◆ Work task
Set down all the data again. Change nothing.

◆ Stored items

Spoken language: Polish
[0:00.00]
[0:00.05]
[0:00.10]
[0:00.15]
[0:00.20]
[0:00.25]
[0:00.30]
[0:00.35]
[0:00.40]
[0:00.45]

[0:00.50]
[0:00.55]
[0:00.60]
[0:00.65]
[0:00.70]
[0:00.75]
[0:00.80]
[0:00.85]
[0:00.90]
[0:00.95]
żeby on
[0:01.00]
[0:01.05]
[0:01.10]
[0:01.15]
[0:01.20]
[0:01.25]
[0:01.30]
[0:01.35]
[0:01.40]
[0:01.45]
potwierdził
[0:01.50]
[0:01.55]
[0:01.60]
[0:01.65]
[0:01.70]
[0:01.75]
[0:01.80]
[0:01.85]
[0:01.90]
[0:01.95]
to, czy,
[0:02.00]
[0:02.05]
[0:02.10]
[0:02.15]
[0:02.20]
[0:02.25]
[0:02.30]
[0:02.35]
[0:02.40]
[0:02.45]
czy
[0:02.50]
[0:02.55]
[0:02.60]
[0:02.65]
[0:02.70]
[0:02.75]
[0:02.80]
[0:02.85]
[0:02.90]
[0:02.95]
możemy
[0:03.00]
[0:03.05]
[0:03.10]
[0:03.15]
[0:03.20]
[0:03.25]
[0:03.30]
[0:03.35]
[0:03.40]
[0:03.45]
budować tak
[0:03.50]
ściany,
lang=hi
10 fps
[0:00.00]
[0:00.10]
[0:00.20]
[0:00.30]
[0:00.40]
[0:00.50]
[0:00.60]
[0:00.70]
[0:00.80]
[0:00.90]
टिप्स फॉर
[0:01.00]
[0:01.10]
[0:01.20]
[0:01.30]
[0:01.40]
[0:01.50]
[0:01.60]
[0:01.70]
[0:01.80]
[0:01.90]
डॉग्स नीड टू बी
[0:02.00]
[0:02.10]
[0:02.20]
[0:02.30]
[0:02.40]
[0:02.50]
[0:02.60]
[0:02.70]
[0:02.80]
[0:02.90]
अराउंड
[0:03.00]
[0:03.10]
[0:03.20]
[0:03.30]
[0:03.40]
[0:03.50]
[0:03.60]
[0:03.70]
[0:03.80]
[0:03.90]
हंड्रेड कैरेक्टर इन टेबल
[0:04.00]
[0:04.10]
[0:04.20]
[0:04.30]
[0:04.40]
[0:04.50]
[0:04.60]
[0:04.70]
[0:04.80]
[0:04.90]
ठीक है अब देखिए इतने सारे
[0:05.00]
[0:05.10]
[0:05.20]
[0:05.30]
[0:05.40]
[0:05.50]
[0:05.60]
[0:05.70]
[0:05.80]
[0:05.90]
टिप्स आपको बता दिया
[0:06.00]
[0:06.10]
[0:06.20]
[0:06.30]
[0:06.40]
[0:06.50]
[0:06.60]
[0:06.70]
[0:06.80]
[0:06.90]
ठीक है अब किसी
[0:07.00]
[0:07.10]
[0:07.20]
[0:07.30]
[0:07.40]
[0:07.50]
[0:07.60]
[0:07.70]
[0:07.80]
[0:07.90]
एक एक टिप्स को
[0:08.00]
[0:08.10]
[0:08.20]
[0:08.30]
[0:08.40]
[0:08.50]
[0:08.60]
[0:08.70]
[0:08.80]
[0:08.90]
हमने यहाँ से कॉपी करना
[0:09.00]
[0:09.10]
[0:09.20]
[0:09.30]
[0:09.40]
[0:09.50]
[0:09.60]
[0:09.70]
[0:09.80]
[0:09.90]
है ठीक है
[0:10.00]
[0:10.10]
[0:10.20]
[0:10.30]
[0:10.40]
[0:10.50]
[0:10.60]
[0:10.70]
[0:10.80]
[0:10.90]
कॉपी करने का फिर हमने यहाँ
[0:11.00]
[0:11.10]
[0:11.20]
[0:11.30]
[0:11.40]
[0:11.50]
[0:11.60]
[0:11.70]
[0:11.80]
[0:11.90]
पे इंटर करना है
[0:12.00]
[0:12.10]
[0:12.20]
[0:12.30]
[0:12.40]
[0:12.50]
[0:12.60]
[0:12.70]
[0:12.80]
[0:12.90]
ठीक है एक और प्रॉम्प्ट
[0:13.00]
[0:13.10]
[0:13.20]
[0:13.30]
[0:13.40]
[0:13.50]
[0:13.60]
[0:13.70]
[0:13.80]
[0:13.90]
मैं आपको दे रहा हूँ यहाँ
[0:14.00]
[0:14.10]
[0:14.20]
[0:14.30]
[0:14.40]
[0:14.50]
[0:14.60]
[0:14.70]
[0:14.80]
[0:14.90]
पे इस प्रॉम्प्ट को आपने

◆ Exercise response
Spoken language: Polish
[0:00.00]
[0:00.05]
[0:00.10]
[0:00.15]
[0:00.20]
[0:00.25]
[0:00.30]
[0:00.35]
[0:00.40]
[0:00.45]

[0:00.50]
[0:00.55]
[0:00.60]
[0:00.65]
[0:00.70]
[0:00.75]
[0:00.80]
[0:00.85]
[0:00.90]
[0:00.95]
żeby on
[0:01.00]
[0:01.05]
[0:01.10]
[0:01.15]
[0:01.20]
[0:01.25]
[0:01.30]
[0:01.35]
[0:01.40]
[0:01.45]
potwierdził
[0:01.50]
[0:01.55]
[0:01.60]
[0:01.65]
[0:01.70]
[0:01.75]
[0:01.80]
[0:01.85]
[0:01.90]
[0:01.95]
to, czy,
[0:02.00]
[0:02.05]
[0:02.10]
[0:02.15]
[0:02.20]
[0:02.25]
[0:02.30]
[0:02.35]
[0:02.40]
[0:02.45]
czy
[0:02.50]
[0:02.55]
[0:02.60]
[0:02.65]
[0:02.70]
[0:02.75]
[0:02.80]
[0:02.85]
[0:02.90]
[0:02.95]
możemy
[0:03.00]
[0:03.05]
[0:03.10]
[0:03.15]
[0:03.20]
[0:03.25]
[0:03.30]
[0:03.35]
[0:03.40]
[0:03.45]
budować tak
[0:03.50]
ściany,
lang=hi
10 fps
[0:00.00]
[0:00.10]
[0:00.20]
[0:00.30]
[0:00.40]
[0:00.50]
[0:00.60]
[0:00.70]
[0:00.80]
[0:00.90]
टिप्स फॉर
[0:01.00]
[0:01.10]
[0:01.20]
[0:01.30]
[0:01.40]
[0:01.50]
[0:01.60]
[0:01.70]
[0:01.80]
[0:01.90]
डॉग्स नीड टू बी
[0:02.00]
[0:02.10]
[0:02.20]
[0:02.30]
[0:02.40]
[0:02.50]
[0:02.60]
[0:02.70]
[0:02.80]
[0:02.90]
अराउंड
[0:03.00]
[0:03.10]
[0:03.20]
[0:03.30]
[0:03.40]
[0:03.50]
[0:03.60]
[0:03.70]
[0:03.80]
[0:03.90]
हंड्रेड कैरेक्टर इन टेबल
[0:04.00]
[0:04.10]
[0:04.20]
[0:04.30]
[0:04.40]
[0:04.50]
[0:04.60]
[0:04.70]
[0:04.80]
[0:04.90]
ठीक है अब देखिए इतने सारे
[0:05.00]
[0:05.10]
[0:05.20]
[0:05.30]
[0:05.40]
[0:05.50]
[0:05.60]
[0:05.70]
[0:05.80]
[0:05.90]
टिप्स आपको बता दिया
[0:06.00]
[0:06.10]
[0:06.20]
[0:06.30]
[0:06.40]
[0:06.50]
[0:06.60]
[0:06.70]
[0:06.80]
[0:06.90]
ठीक है अब किसी
[0:07.00]
[0:07.10]
[0:07.20]
[0:07.30]
[0:07.40]
[0:07.50]
[0:07.60]
[0:07.70]
[0:07.80]
[0:07.90]
एक एक टिप्स को
[0:08.00]
[0:08.10]
[0:08.20]
[0:08.30]
[0:08.40]
[0:08.50]
[0:08.60]
[0:08.70]
[0:08.80]
[0:08.90]
हमने यहाँ से कॉपी करना
[0:09.00]
[0:09.10]
[0:09.20]
[0:09.30]
[0:09.40]
[0:09.50]
[0:09.60]
[0:09.70]
[0:09.80]
[0:09.90]
है ठीक है
[0:10.00]
[0:10.10]
[0:10.20]
[0:10.30]
[0:10.40]
[0:10.50]
[0:10.60]
[0:10.70]
[0:10.80]
[0:10.90]
कॉपी करने का फिर हमने यहाँ
[0:11.00]
[0:11.10]
[0:11.20]
[0:11.30]
[0:11.40]
[0:11.50]
[0:11.60]
[0:11.70]
[0:11.80]
[0:11.90]
पे इंटर करना है
[0:12.00]
[0:12.10]
[0:12.20]
[0:12.30]
[0:12.40]
[0:12.50]
[0:12.60]
[0:12.70]
[0:12.80]
[0:12.90]
ठीक है एक और प्रॉम्प्ट
[0:13.00]
[0:13.10]
[0:13.20]
[0:13.30]
[0:13.40]
[0:13.50]
[0:13.60]
[0:13.70]
[0:13.80]
[0:13.90]
मैं आपको दे रहा हूँ यहाँ
[0:14.00]
[0:14.10]
[0:14.20]
[0:14.30]
[0:14.40]
[0:14.50]
[0:14.60]
[0:14.70]
[0:14.80]
[0:14.90]
पे इस प्रॉम्प्ट को आपने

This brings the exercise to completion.